ISLAMABAD – Islamabad’s political corridors are buzzing with speculation that major cabinet reshuffle could follow in the coming days, with name of Deputy Prime Minister Ishaq Dar once again dominating discussions for the coveted role of finance czar .
A tweet shared by journalist Azaz Syed said Interior Minister Mohsin Naqvi is being considered for Foreign Ministry, while Deputy Prime Minister Ishaq Dar could be brought back to the Finance Ministry.

Seniro TV host and analyst Kamran Khan said there has been no decision or even any consultation about replacing Muhammad Aurangzeb as Minister for Finance and Revenue, quoting an official source.
Aurangzeb continues to enjoy full confidence of Prime Minister, as well as other senior figures in the government who are routinely consulted on matters of critical importance,” the same well-informed source further confided, the post said.
“There has been no decision or even any consultation about replacing Muhammad Aurangzeb as Minister for Finance and Revenue,” an authoritative official source told me a short while ago.
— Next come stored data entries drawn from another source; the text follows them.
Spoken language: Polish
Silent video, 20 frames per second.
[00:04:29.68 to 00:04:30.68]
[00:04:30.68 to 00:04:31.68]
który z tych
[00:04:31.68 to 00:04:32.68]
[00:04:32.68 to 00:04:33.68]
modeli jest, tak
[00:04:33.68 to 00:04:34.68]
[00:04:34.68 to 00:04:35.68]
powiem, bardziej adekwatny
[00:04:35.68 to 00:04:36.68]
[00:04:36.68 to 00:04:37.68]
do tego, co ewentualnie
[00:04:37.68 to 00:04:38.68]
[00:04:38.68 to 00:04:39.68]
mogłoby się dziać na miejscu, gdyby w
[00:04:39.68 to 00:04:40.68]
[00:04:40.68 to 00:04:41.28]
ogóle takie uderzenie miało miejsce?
“He continues to enjoy the full confidence of the Prime Minister, as well as other senior… pic.twitter.com/cO3WNsB6bw
— Kamran Khan (@AajKamranKhan) June 17, 2026
As the post sparked buzz online, there is no official confirmation or denial from the government side, with users calling it speculation.
For Pakistan, Ishaq Dar’s comeback means a bigger change, especially when the government is rolling out new stern measures to revive $452 economy. Across four separate terms as Finance Minister, Dar jholds finance portfolio, as he claimed controlling inflation through intervention and to use international financing to stabilize the economy.
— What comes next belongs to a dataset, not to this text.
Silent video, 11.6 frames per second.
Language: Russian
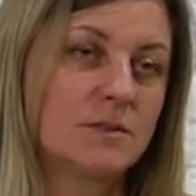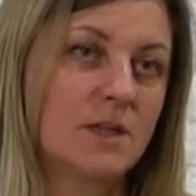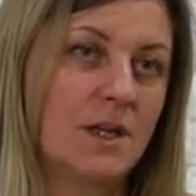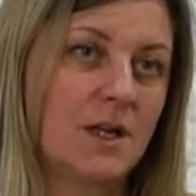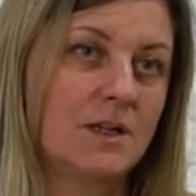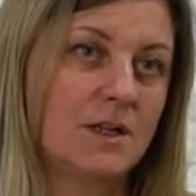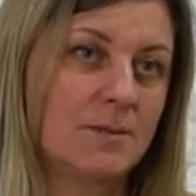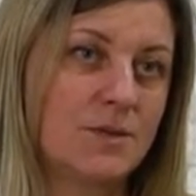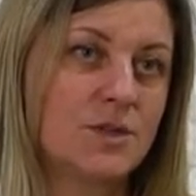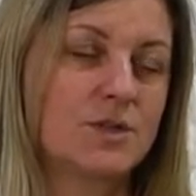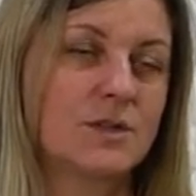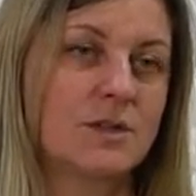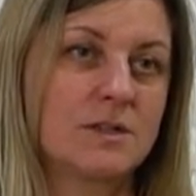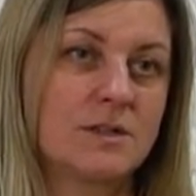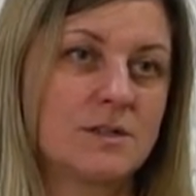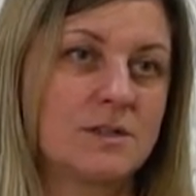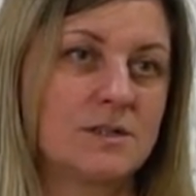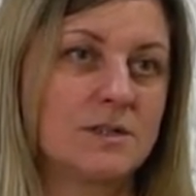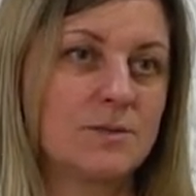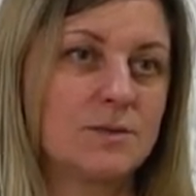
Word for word: для некоммерческих организаций.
Ruling party members credit him with negotiating IMF support, boosting foreign exchange reserves, and steering Pakistan through repeated economic storms. They argue that when financial pressure mounted, Dar was often the man trusted to take charge.
Critics, however, argue that his economic model relied too heavily on borrowing, maintained an artificially strong rupee, and failed to address deeper structural problems such as tax reform, fiscal discipline, and export competitiveness. To them, Daronomics provided temporary relief while pushing difficult decisions into the future.
The speculation comes at a crucial moment. Pakistan’s economy remains tied to IMF-backed fiscal targets, with the government focusing on revenue generation, debt management, and economic stability in the wake of a challenging budget cycle.